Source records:
== Segment start ==

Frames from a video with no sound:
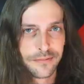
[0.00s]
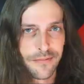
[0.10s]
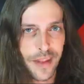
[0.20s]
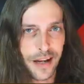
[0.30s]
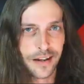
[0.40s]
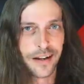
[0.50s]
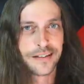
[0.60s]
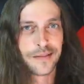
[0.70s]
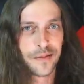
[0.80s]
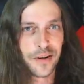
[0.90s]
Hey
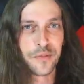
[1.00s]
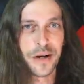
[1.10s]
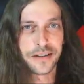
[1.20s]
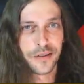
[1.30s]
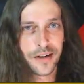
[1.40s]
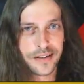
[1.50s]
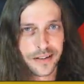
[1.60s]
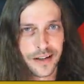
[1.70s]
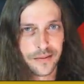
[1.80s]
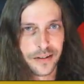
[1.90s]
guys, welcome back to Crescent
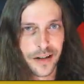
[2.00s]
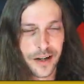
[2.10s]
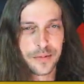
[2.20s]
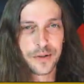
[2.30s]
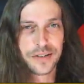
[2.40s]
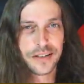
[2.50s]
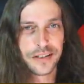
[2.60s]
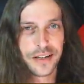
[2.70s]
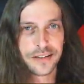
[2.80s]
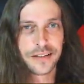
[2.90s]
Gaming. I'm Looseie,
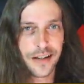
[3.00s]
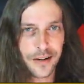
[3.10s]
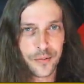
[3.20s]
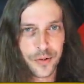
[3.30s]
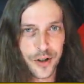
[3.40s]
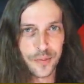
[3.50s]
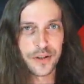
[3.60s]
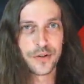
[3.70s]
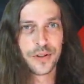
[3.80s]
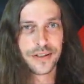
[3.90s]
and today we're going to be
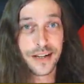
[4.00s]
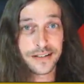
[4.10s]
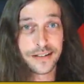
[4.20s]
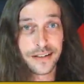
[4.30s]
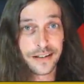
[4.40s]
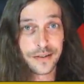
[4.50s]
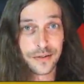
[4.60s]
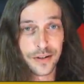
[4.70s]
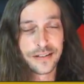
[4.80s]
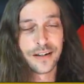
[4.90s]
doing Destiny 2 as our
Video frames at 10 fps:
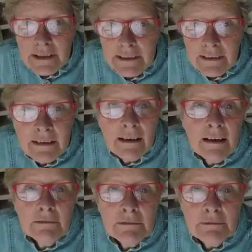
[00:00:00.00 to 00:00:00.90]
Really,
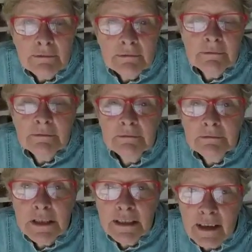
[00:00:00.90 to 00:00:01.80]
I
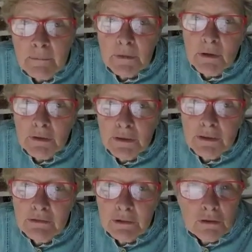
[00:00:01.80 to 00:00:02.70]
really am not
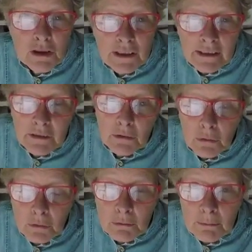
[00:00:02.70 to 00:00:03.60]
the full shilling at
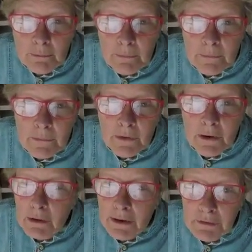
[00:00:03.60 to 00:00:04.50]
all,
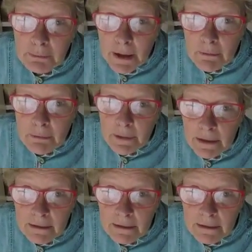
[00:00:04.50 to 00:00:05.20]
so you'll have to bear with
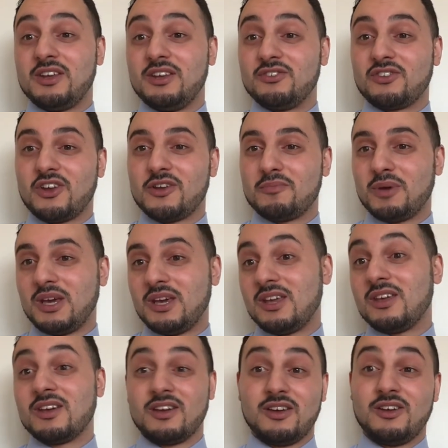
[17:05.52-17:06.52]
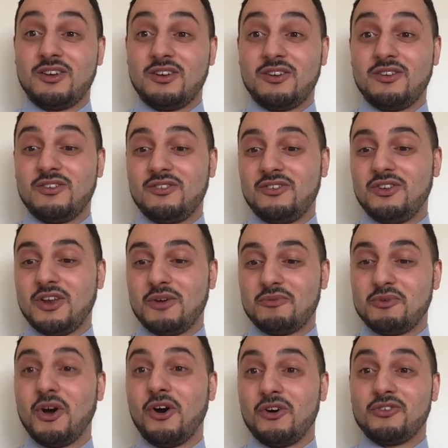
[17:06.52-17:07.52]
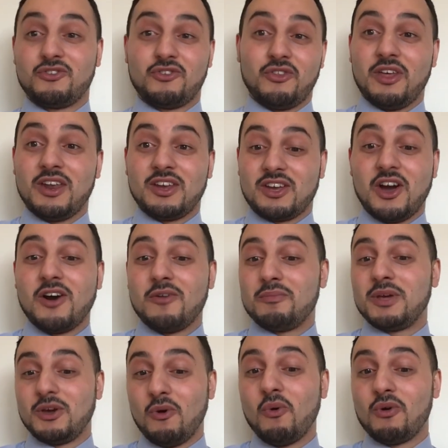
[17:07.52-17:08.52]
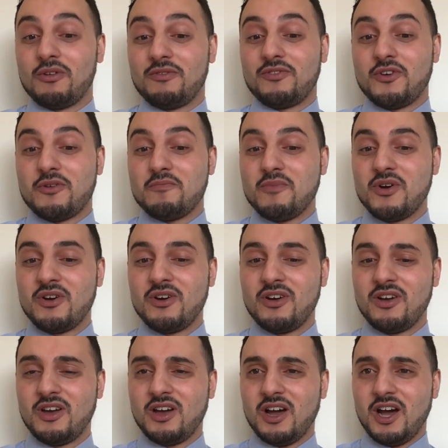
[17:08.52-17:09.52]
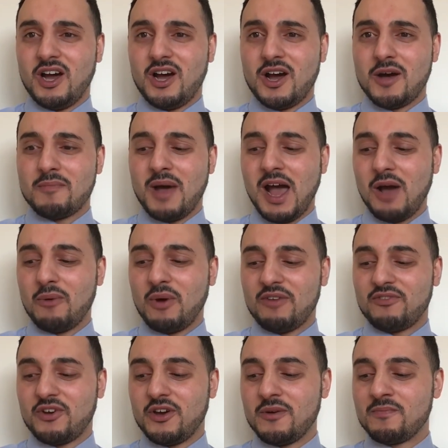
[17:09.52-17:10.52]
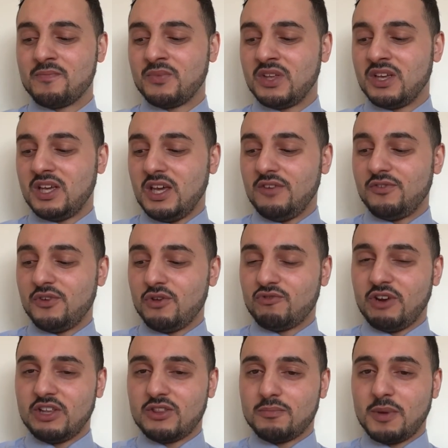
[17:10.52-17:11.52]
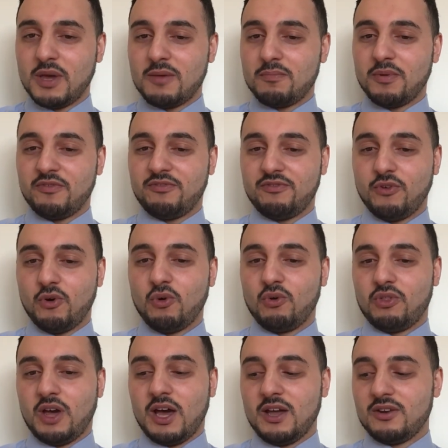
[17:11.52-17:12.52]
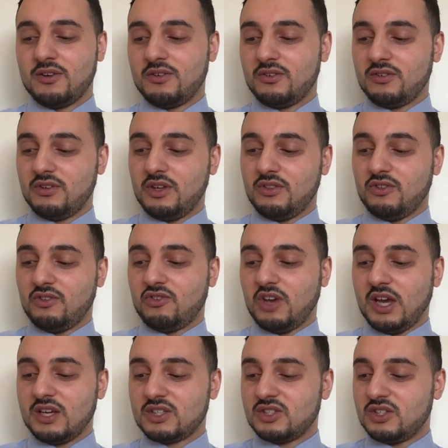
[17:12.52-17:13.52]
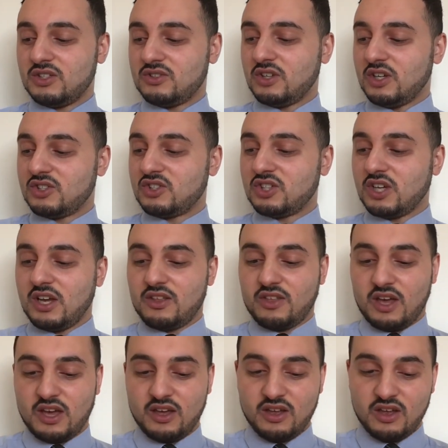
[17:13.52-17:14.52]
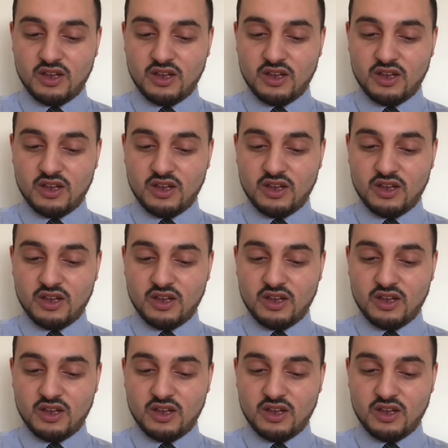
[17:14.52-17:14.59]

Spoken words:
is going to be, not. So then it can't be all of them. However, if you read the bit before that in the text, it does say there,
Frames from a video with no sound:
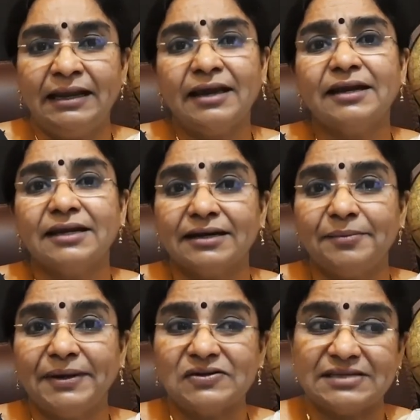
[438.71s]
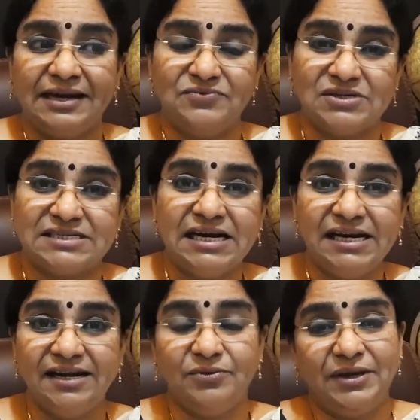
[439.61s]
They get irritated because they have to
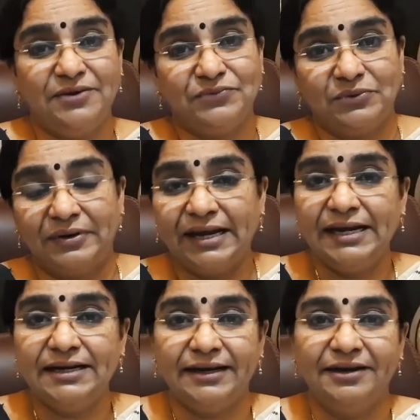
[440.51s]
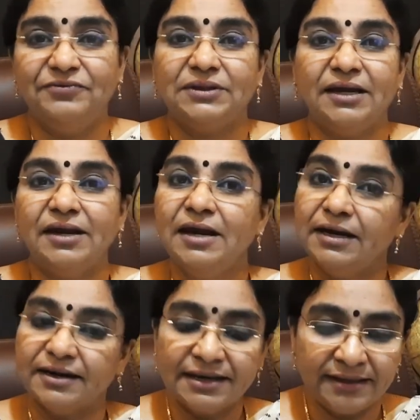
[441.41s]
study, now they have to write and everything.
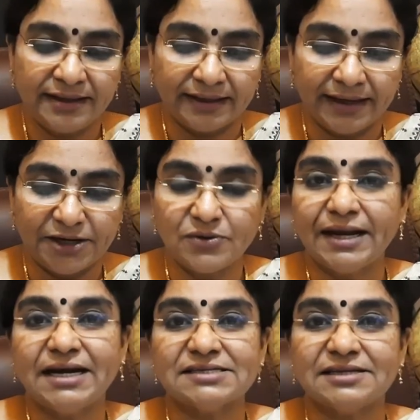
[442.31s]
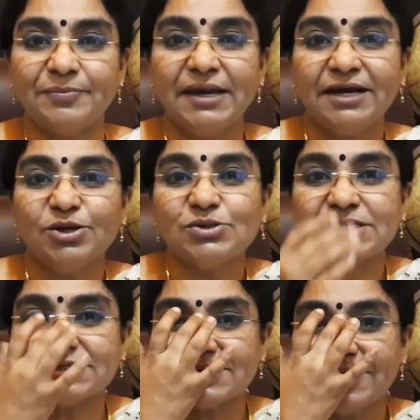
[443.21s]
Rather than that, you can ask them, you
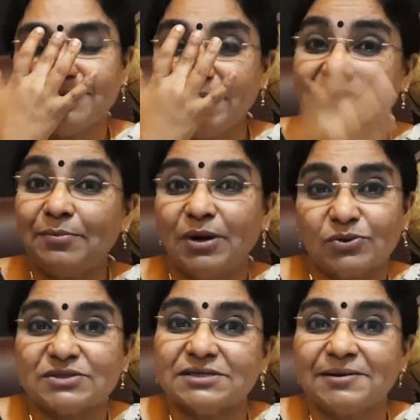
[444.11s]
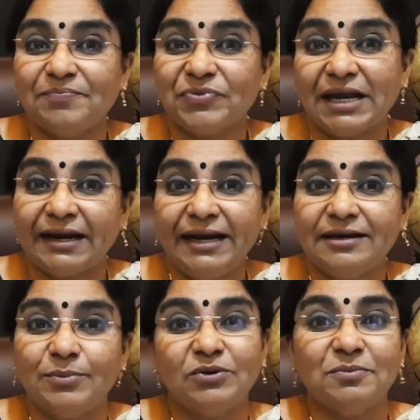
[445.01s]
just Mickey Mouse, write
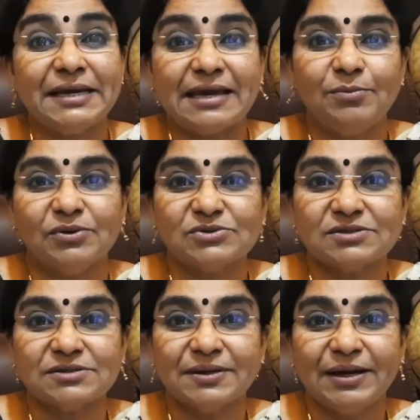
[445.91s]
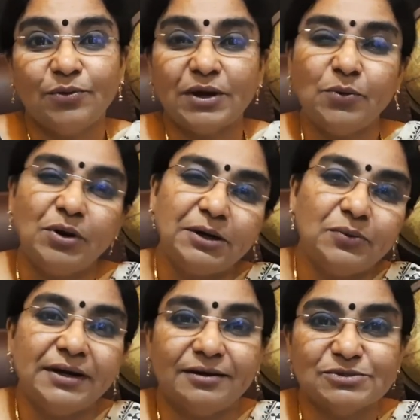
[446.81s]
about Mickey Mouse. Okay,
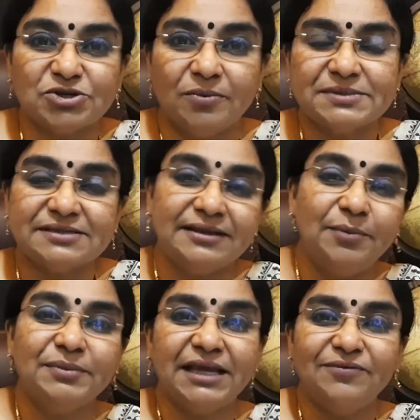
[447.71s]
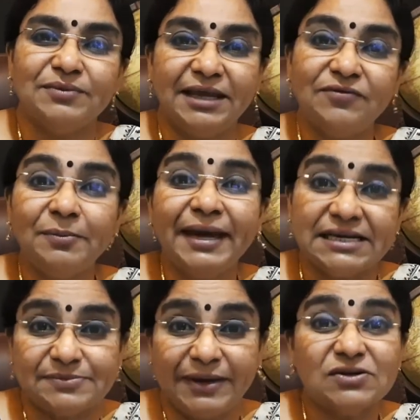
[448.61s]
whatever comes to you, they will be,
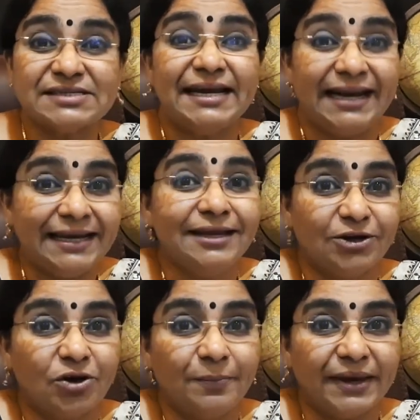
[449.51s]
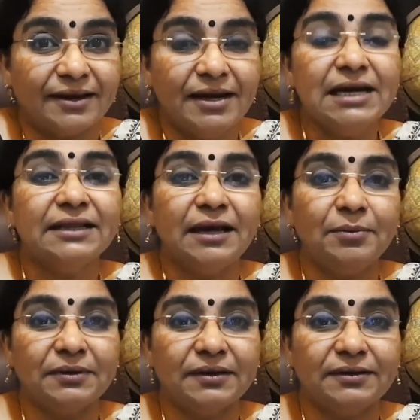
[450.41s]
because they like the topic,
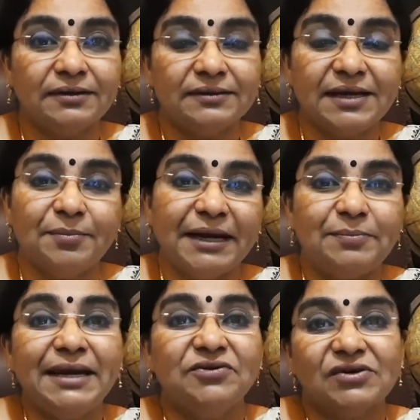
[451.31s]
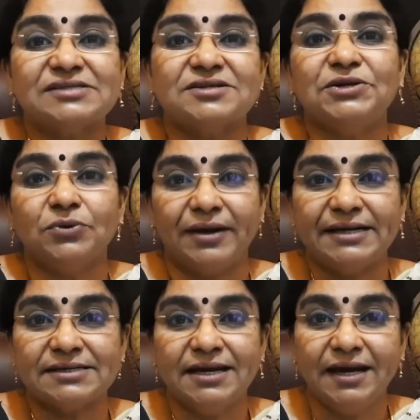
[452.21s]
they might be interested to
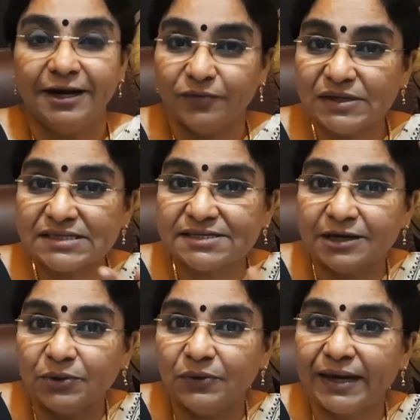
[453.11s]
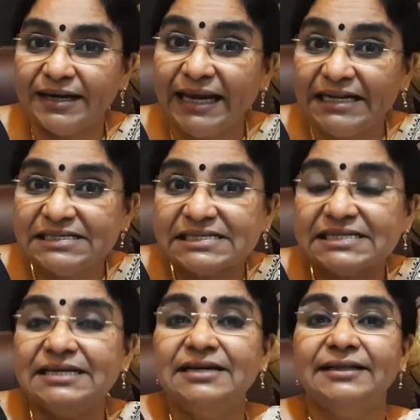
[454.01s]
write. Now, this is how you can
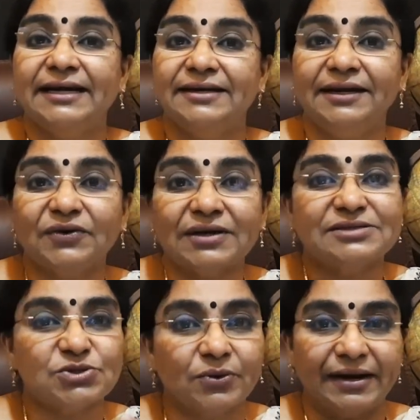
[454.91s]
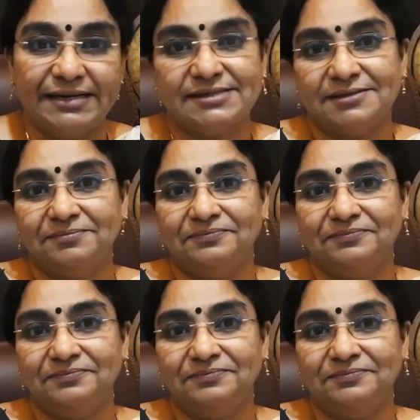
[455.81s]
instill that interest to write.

== Segment end ==

GOAL OF THE EXERCISE | Reproduce every entry above exactly, and omit the pictures.

SOLUTION FOR THIS EXERCISE |
Frames from a video with no sound:
[0.00s]
[0.10s]
[0.20s]
[0.30s]
[0.40s]
[0.50s]
[0.60s]
[0.70s]
[0.80s]
[0.90s]
Hey
[1.00s]
[1.10s]
[1.20s]
[1.30s]
[1.40s]
[1.50s]
[1.60s]
[1.70s]
[1.80s]
[1.90s]
guys, welcome back to Crescent
[2.00s]
[2.10s]
[2.20s]
[2.30s]
[2.40s]
[2.50s]
[2.60s]
[2.70s]
[2.80s]
[2.90s]
Gaming. I'm Looseie,
[3.00s]
[3.10s]
[3.20s]
[3.30s]
[3.40s]
[3.50s]
[3.60s]
[3.70s]
[3.80s]
[3.90s]
and today we're going to be
[4.00s]
[4.10s]
[4.20s]
[4.30s]
[4.40s]
[4.50s]
[4.60s]
[4.70s]
[4.80s]
[4.90s]
doing Destiny 2 as our
Video frames at 10 fps:
[00:00:00.00 to 00:00:00.90]
Really,
[00:00:00.90 to 00:00:01.80]
I
[00:00:01.80 to 00:00:02.70]
really am not
[00:00:02.70 to 00:00:03.60]
the full shilling at
[00:00:03.60 to 00:00:04.50]
all,
[00:00:04.50 to 00:00:05.20]
so you'll have to bear with
[17:05.52-17:06.52]
[17:06.52-17:07.52]
[17:07.52-17:08.52]
[17:08.52-17:09.52]
[17:09.52-17:10.52]
[17:10.52-17:11.52]
[17:11.52-17:12.52]
[17:12.52-17:13.52]
[17:13.52-17:14.52]
[17:14.52-17:14.59]

Spoken words:
is going to be, not. So then it can't be all of them. However, if you read the bit before that in the text, it does say there,
Frames from a video with no sound:
[438.71s]
[439.61s]
They get irritated because they have to
[440.51s]
[441.41s]
study, now they have to write and everything.
[442.31s]
[443.21s]
Rather than that, you can ask them, you
[444.11s]
[445.01s]
just Mickey Mouse, write
[445.91s]
[446.81s]
about Mickey Mouse. Okay,
[447.71s]
[448.61s]
whatever comes to you, they will be,
[449.51s]
[450.41s]
because they like the topic,
[451.31s]
[452.21s]
they might be interested to
[453.11s]
[454.01s]
write. Now, this is how you can
[454.91s]
[455.81s]
instill that interest to write.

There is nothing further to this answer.